Non è ancora ufficiale, ma siamo venuti a sapere che i nostri figli non dovranno studiare nei centri preuniversitari che si trovano in campagna. L’idea di educare gli adolescenti all’amore per il lavoro confinandoli nelle scuole rurali ha complicato non poco la vita delle famiglie cubane.

Anch’io sono stata tra quelli scelti per diventare “uomini nuovi”, e ho unito le lezioni di chimica al lavoro nelle piantagioni di banane o nei campi di fagioli.

Dopo aver passato tre anni lontani dal controllo dei genitori ci sentivamo più liberi, ma l’amore per la terra era totalmente svanito. Abbiamo imparato a fingere di raccogliere frutta, mentre in realtà le nostre uniche ossessioni erano il cibo e il sesso.

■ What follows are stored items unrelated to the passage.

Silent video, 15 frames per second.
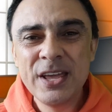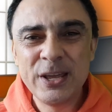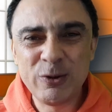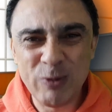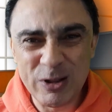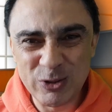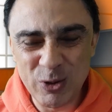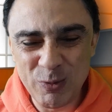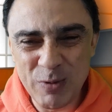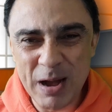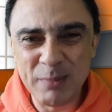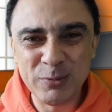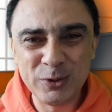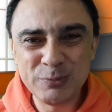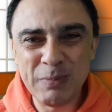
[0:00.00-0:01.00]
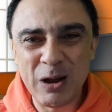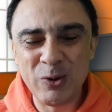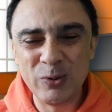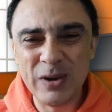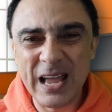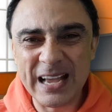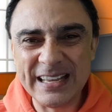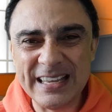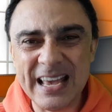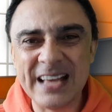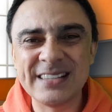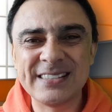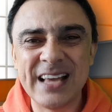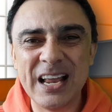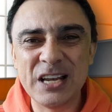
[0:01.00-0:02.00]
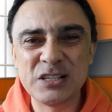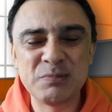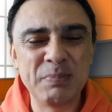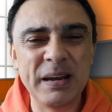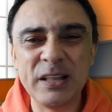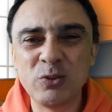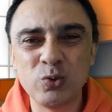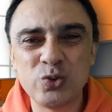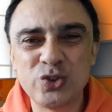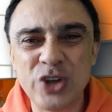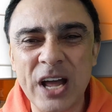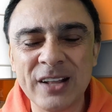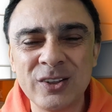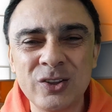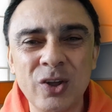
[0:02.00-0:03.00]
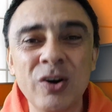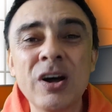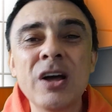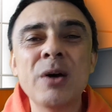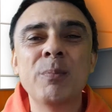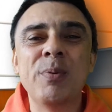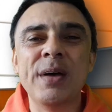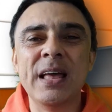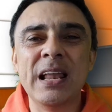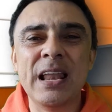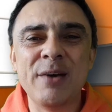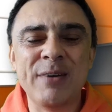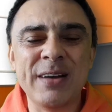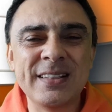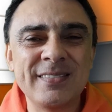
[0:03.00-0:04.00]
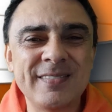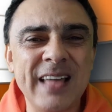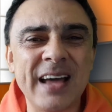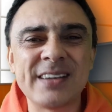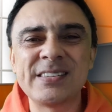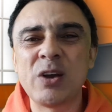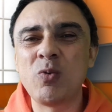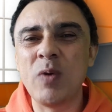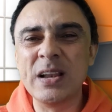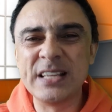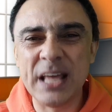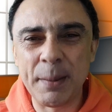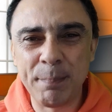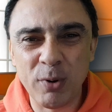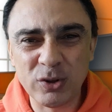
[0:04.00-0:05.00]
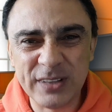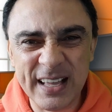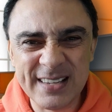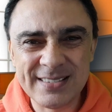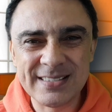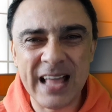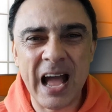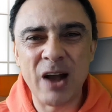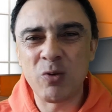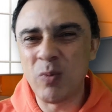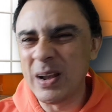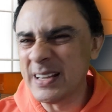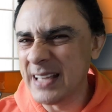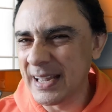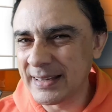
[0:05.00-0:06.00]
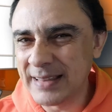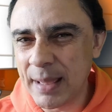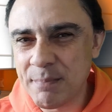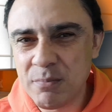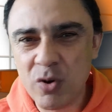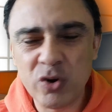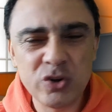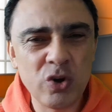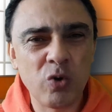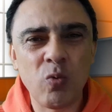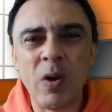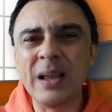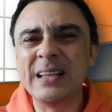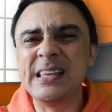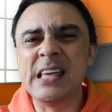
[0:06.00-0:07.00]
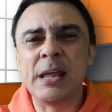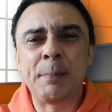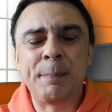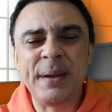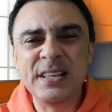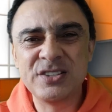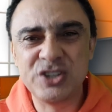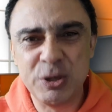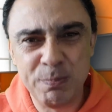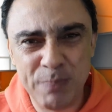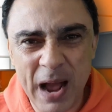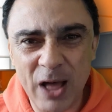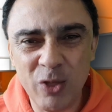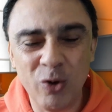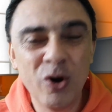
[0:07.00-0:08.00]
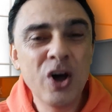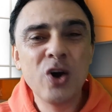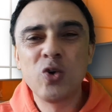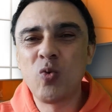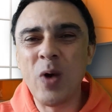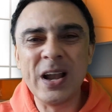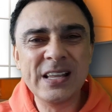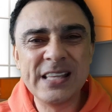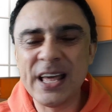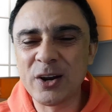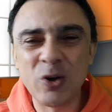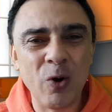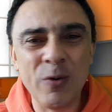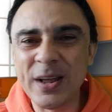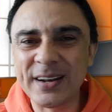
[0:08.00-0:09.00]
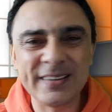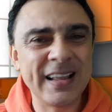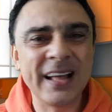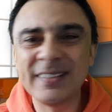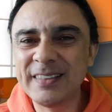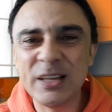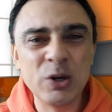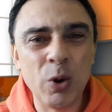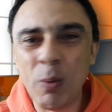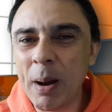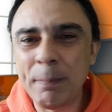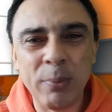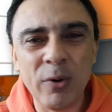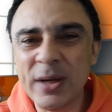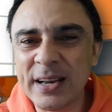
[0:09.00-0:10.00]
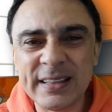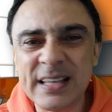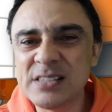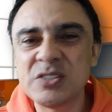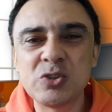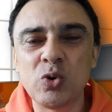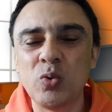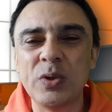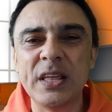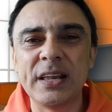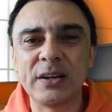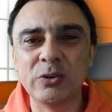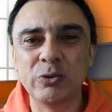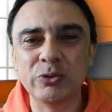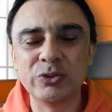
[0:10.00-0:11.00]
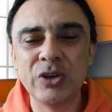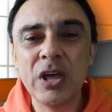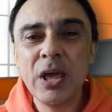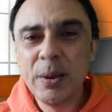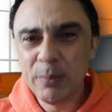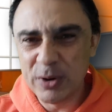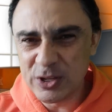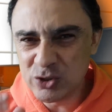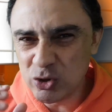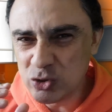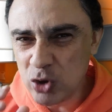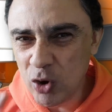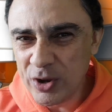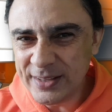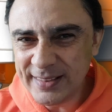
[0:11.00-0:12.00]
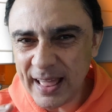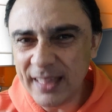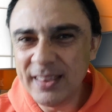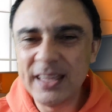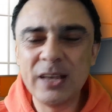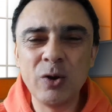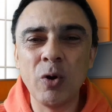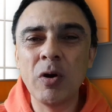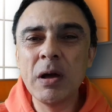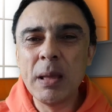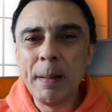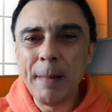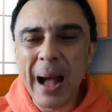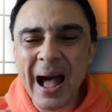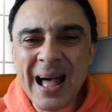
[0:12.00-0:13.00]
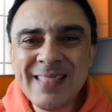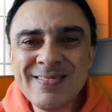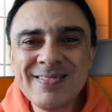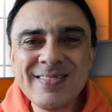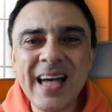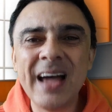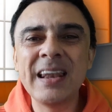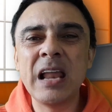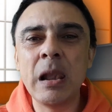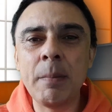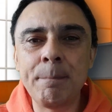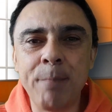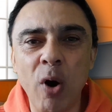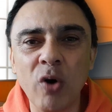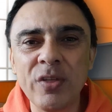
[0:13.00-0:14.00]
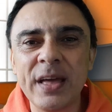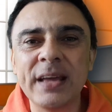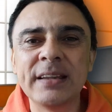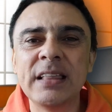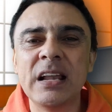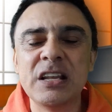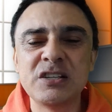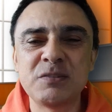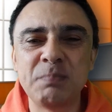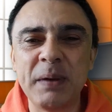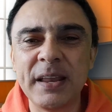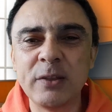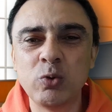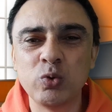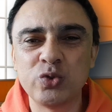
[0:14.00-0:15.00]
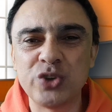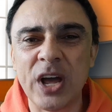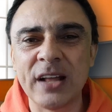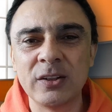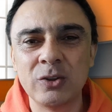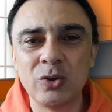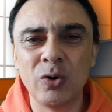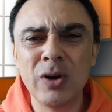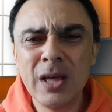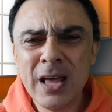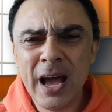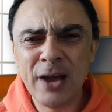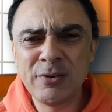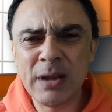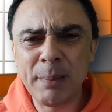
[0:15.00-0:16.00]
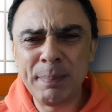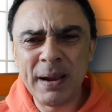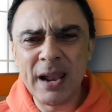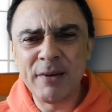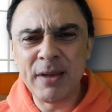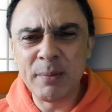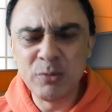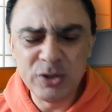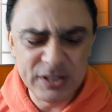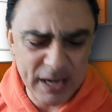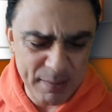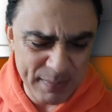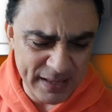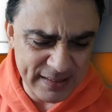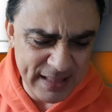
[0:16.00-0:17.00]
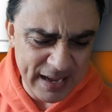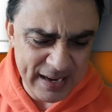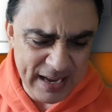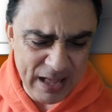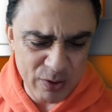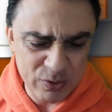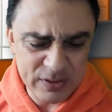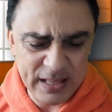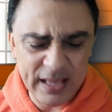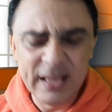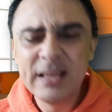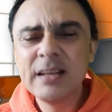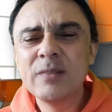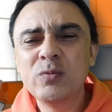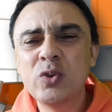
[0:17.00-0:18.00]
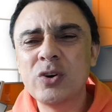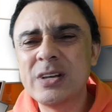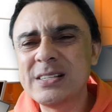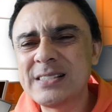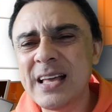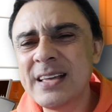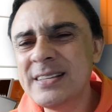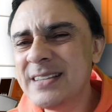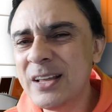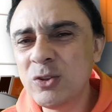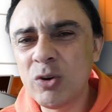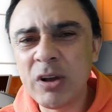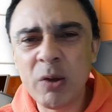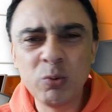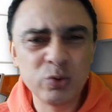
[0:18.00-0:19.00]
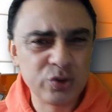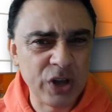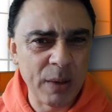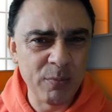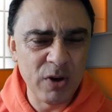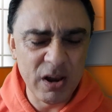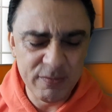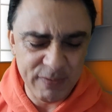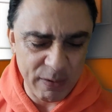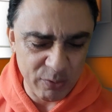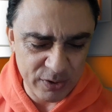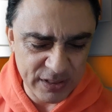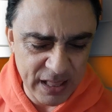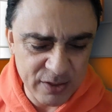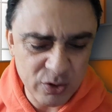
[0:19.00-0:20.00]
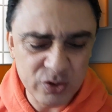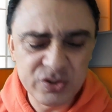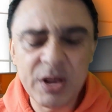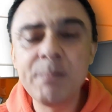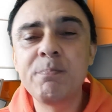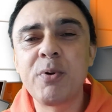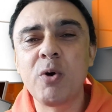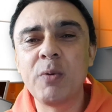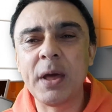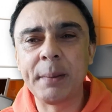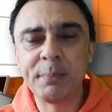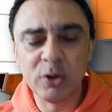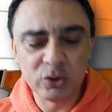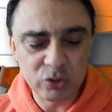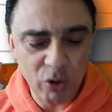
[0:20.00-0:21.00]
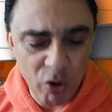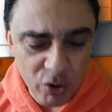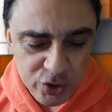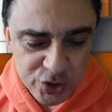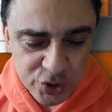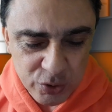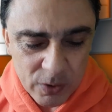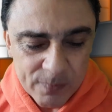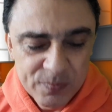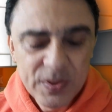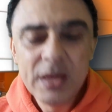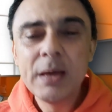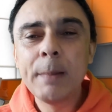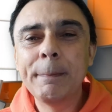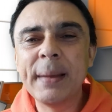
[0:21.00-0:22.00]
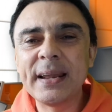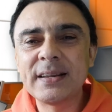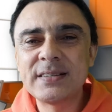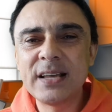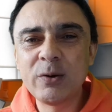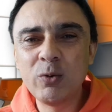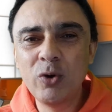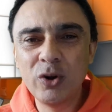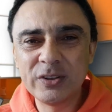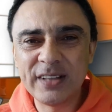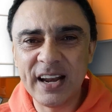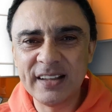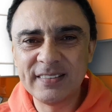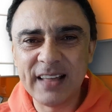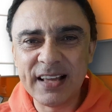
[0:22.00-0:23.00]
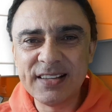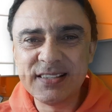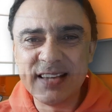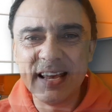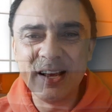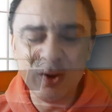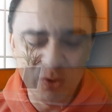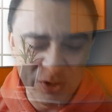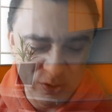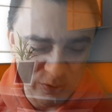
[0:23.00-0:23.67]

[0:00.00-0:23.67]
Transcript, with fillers: Y cuando vamos bajo la guianza del Espíritu Santo, puede levantarse cualquier potestad, cualquier demonio, cualquier principado, cualquier gobernante y no va a poder destruirnos. Por eso yo hoy te digo, anda en el poder del Espíritu Santo. Hay una palabra muy tremenda acá donde nos está diciendo que busquemos el favor de Dios en Proverbios 8, versículo 35 y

Il periodo passato in quelle scuole ha aumentato il nostro senso di non appartenenza.

Sentivamo di non essere né a scuola né a casa. Molti di quelli che, come me, sono stati in quei posti in mezzo al nulla, si sono fatti una promessa: i nostri figli non avrebbero mai vissuto niente di simile. Diverse generazioni di giovani hanno dovuto convivere con il bullismo e la mancanza di valori etici e di igiene di questi centri.

Anche se le cose sono leggermente migliorate dopo la crisi degli anni novanta, i dormitori sono sempre stati particolarmente scomodi. Neanche la produttività giustificava l’esistenza di questi centri, perché il lavoro degli studenti creava perdite e non guadagni.

Il meccanismo delle borse di studio preuniversitarie sembrava rispondere solo alla volontà di un uomo e alla sua illusione di poter instillare nei cubani la coscienza del lavoro fin dall’adolescenza. Oggi – mentre lui agonizza – i suoi utopici progetti vengono abbandonati. Ecco perché il ministero dell’istruzione ha cominciato a smantellare i centri preuniversitari.